Use native zsh coproc to create processes, then escape the single-p limitation by duplicating file descriptors into normal numbered descriptors.

Why not a coproc function?

The first design question was whether a shell function named coproc could inspect tokens and delegate native forms back to zsh.

That does not work cleanly because zsh parses coproc as a reserved word. A function cannot sit in front of the reserved word while preserving grammar for native forms such as coproc { ... } and coproc while ....

Disabling the reserved word lets a function named coproc exist, but then zsh no longer parses native coprocess grammar. That violates the compatibility goal.

Chosen design

  • Scriptable API: co-proc ...
  • Optional interactive sugar: a ZLE accept-line widget
  • Token inspection: ${(z)BUFFER} instead of a command-line regex
  • Conservative rewrite: only simple extended forms are rewritten

FD ownership

co-proc start NAME COMMAND performs:

coproc COMMAND
exec {outfd}<&p
exec {infd}>&p

The numbered descriptors are then owned by the registry entry for NAME.

Cleanup

co-proc stop closes both descriptors, terminates the child, waits for it, and removes the active registry entry.

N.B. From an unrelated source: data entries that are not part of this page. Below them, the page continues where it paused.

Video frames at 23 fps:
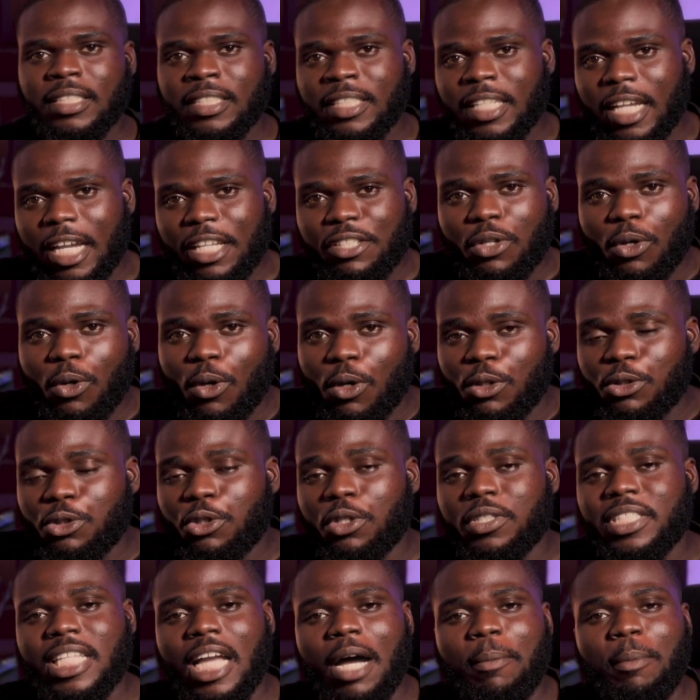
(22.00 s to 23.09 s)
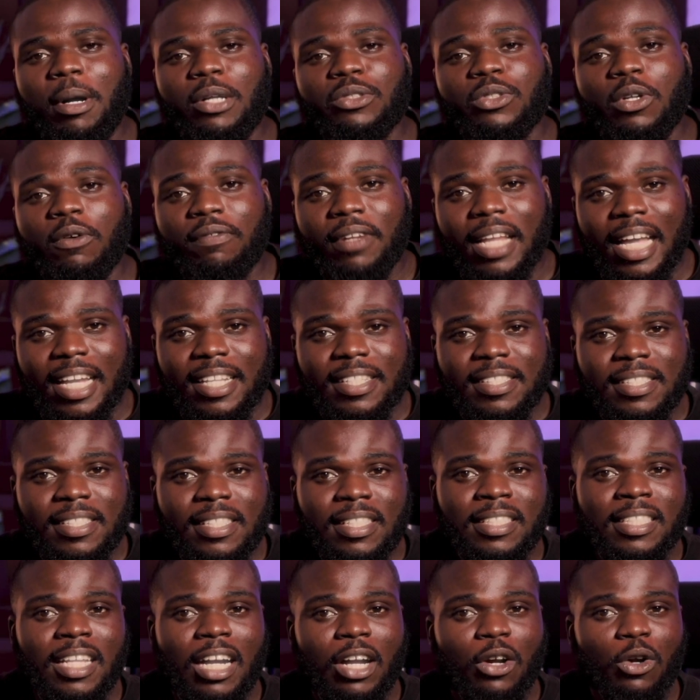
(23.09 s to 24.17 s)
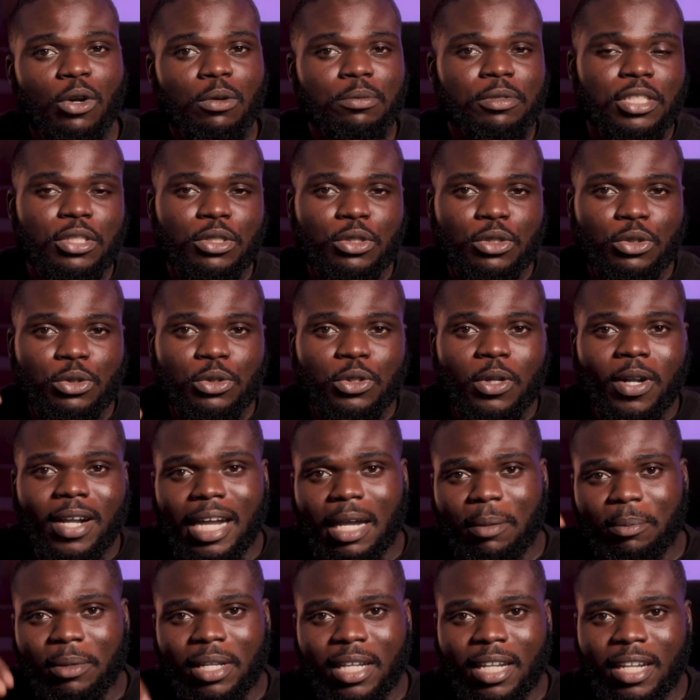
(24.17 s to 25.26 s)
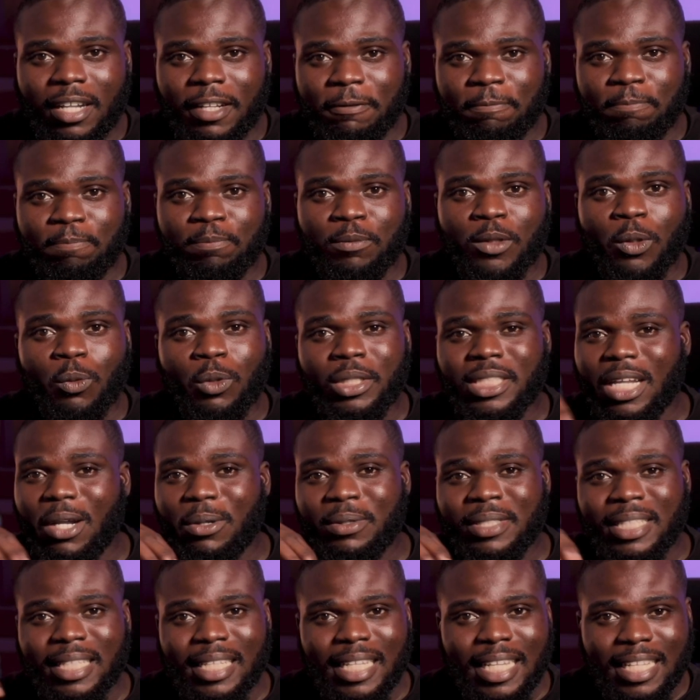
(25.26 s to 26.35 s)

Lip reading: The ISO controls the amount of light that comes into your camera without the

co-proc cleanup stops every registered process and is registered with add-zsh-hook zshexit.

Current limitations

  • Complex native-like forms should use native coproc or explicit co-proc start NAME zsh -c '...'.
  • The interactive rewrite intentionally refuses lines with redirection, pipes, separators, grouped commands, or control operators.
  • zsh still retargets the special p handle whenever any native coprocess is started.